Work to complete. Return the lines of the data below starting at the one holding "[0:02.00-0:03.00]" and ending at the one holding "[6.30-7.20s]", word for word, leaving every picture out.

Exercise input.

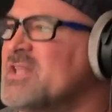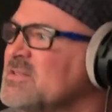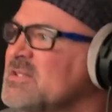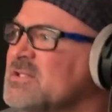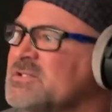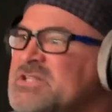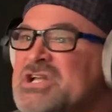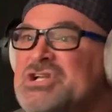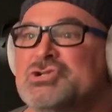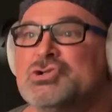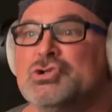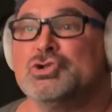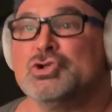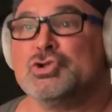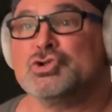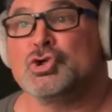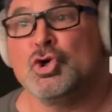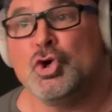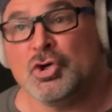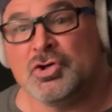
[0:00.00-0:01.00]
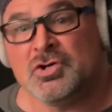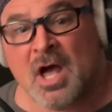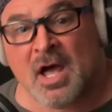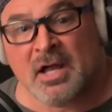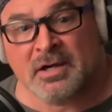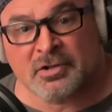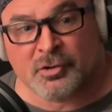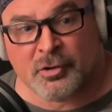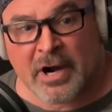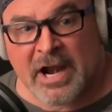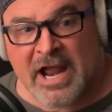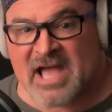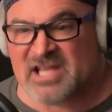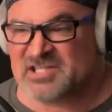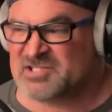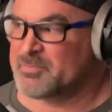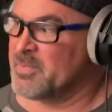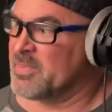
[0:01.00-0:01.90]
the teacher just could not grasp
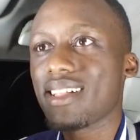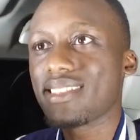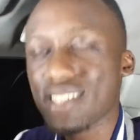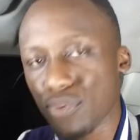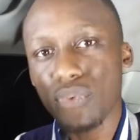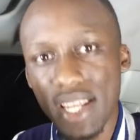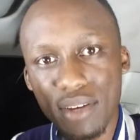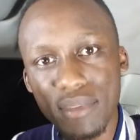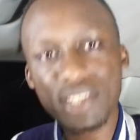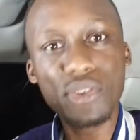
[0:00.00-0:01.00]
there's
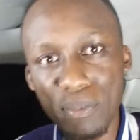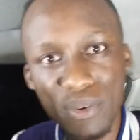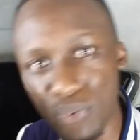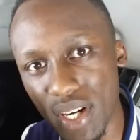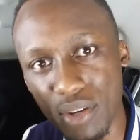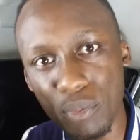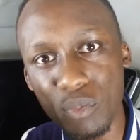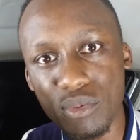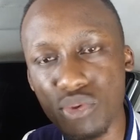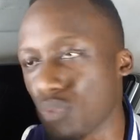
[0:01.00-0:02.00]
freedom. There should be freedom
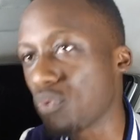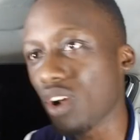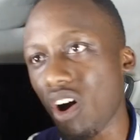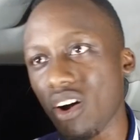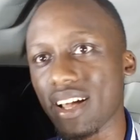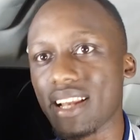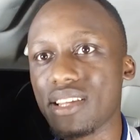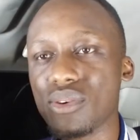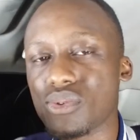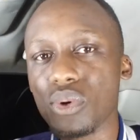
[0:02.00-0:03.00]
to vlog and
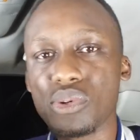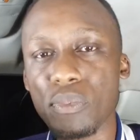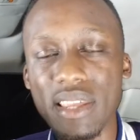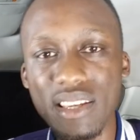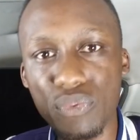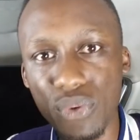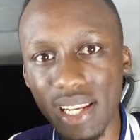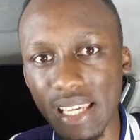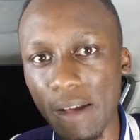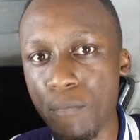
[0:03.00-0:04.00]
use social media
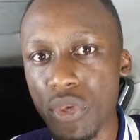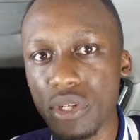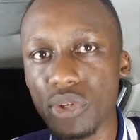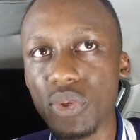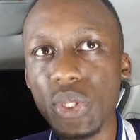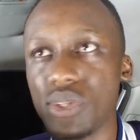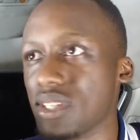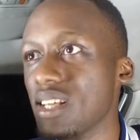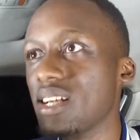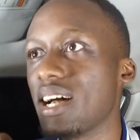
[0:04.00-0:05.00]
freely, to
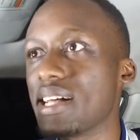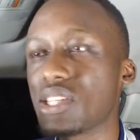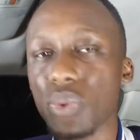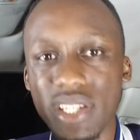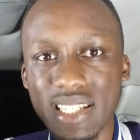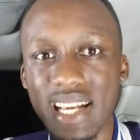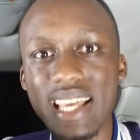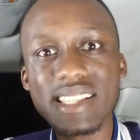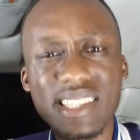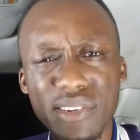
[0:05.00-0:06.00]
use uh, Twitter,
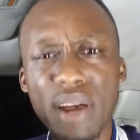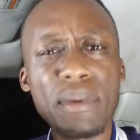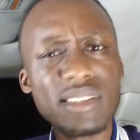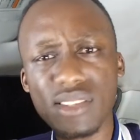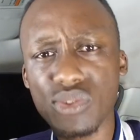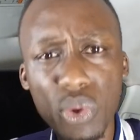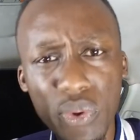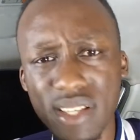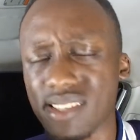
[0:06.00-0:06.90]
Instagram, Insta Stories,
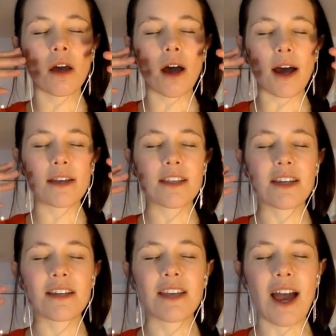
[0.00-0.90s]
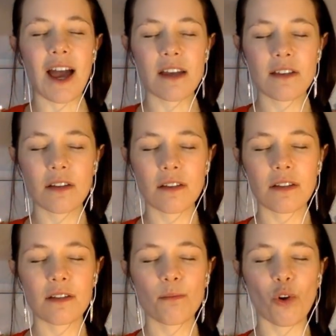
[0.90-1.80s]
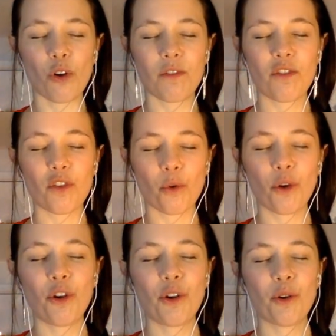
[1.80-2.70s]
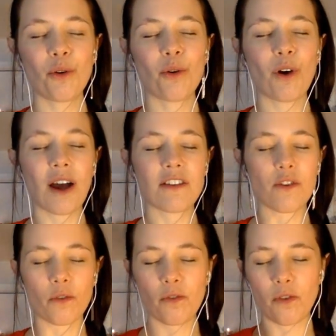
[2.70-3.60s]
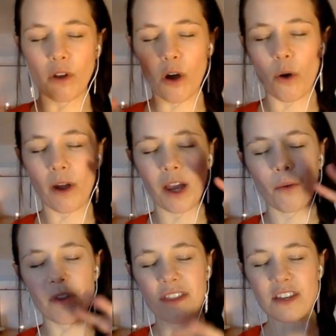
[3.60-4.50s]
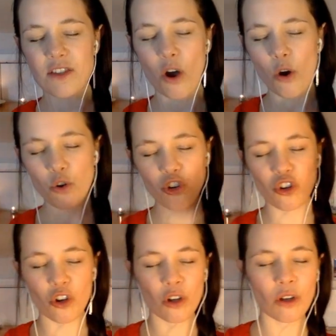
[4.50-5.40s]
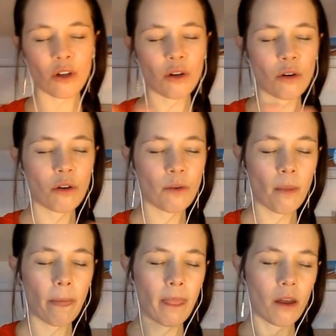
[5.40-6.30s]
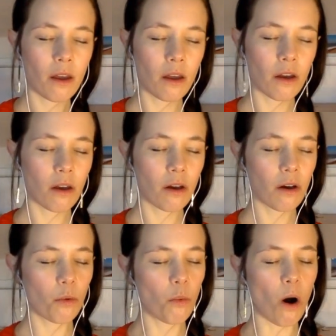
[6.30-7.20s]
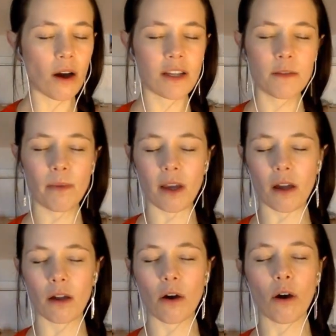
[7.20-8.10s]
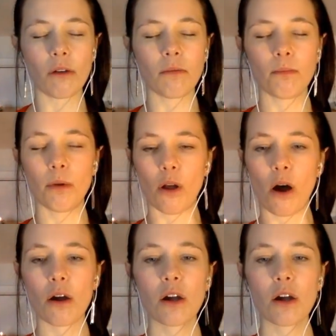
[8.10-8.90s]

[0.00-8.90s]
As this essence moves through you, as you're flowing with this ocean, what is being unblocked?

Task output.
[0:02.00-0:03.00]
to vlog and
[0:03.00-0:04.00]
use social media
[0:04.00-0:05.00]
freely, to
[0:05.00-0:06.00]
use uh, Twitter,
[0:06.00-0:06.90]
Instagram, Insta Stories,
[0.00-0.90s]
[0.90-1.80s]
[1.80-2.70s]
[2.70-3.60s]
[3.60-4.50s]
[4.50-5.40s]
[5.40-6.30s]
[6.30-7.20s]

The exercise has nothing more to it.